Rehabilitasi dan Penataan Hulu Sungai
Selain penanganan di hilir, pemerintah juga berfokus pada perbaikan daerah hulu, khususnya di kawasan Puncak, Bogor. Salah satu langkah yang tengah dirancang adalah penghijauan kembali kawasan Puncak dengan menata ulang villa-villa dan tempat wisata yang berdiri di daerah resapan air.
“Kami akan merumuskan kebijakan terkait pengelolaan daerah hulu agar lebih ramah lingkungan dan berkelanjutan,” kata Pratikno.

Sementara itu, Kepala BMKG, Prof. Dwikorita Karnawati, menyoroti ancaman banjir rob di wilayah pesisir utara Jawa akibat pasang maksimum bulan Maret ini. “Kami telah berkoordinasi dengan Kementerian Perhubungan dan kepolisian untuk mengantisipasi dampaknya terhadap aktivitas pelabuhan dan penyeberangan,” ujarnya.

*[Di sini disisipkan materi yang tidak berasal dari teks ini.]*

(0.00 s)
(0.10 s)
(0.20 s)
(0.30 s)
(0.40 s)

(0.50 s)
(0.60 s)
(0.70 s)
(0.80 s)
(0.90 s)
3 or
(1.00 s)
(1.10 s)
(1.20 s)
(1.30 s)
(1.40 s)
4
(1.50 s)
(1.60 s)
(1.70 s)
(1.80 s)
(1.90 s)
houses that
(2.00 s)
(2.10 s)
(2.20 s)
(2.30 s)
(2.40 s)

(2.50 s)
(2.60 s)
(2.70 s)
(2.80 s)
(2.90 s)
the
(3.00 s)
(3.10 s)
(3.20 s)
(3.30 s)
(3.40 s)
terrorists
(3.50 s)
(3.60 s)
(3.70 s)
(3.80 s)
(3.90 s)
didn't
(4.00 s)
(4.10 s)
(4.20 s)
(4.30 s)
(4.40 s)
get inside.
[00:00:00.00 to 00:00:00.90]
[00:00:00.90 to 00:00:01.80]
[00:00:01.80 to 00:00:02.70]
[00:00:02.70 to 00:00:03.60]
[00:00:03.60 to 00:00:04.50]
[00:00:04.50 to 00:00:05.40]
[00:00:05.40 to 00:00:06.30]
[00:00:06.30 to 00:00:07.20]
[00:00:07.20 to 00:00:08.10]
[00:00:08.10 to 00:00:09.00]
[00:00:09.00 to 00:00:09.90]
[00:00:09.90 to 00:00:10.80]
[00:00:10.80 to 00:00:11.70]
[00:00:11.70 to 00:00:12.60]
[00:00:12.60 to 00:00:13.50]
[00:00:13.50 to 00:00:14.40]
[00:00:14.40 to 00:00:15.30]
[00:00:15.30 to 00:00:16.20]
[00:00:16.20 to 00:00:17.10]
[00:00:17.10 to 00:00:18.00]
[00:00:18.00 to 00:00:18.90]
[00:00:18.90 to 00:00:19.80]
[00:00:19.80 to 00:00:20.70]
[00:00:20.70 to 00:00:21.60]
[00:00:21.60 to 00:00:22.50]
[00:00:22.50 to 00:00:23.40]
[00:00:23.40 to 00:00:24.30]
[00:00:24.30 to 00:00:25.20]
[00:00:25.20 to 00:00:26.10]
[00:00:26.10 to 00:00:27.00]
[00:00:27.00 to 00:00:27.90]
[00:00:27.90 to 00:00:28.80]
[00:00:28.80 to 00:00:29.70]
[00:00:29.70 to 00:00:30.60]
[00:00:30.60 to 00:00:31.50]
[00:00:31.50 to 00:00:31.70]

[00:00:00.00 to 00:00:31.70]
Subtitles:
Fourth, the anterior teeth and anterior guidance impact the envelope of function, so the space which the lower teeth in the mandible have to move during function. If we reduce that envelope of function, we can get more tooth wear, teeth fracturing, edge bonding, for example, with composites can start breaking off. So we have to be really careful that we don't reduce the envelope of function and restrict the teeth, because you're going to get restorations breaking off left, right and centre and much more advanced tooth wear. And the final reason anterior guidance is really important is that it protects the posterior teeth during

Kesadaran Masyarakat Kunci Mitigasi Bencana
Pemerintah juga mengingatkan pentingnya kesiapsiagaan masyarakat dalam menghadapi bencana. Kepala BNPB menegaskan bahwa masyarakat harus lebih sadar terhadap potensi risiko di daerahnya masing-masing.
“Kami sudah memiliki program Desa Tangguh Bencana, serta pendanaan dari Bank Dunia untuk meningkatkan kapasitas mitigasi bencana. Masyarakat di daerah rawan harus lebih siap dan segera bertindak jika ada peringatan dini dari BMKG,” ungkapnya.
Dengan sinergi yang kuat antara pemerintah pusat, daerah, dan masyarakat, diharapkan risiko bencana banjir dan dampaknya dapat diminimalkan secara signifikan.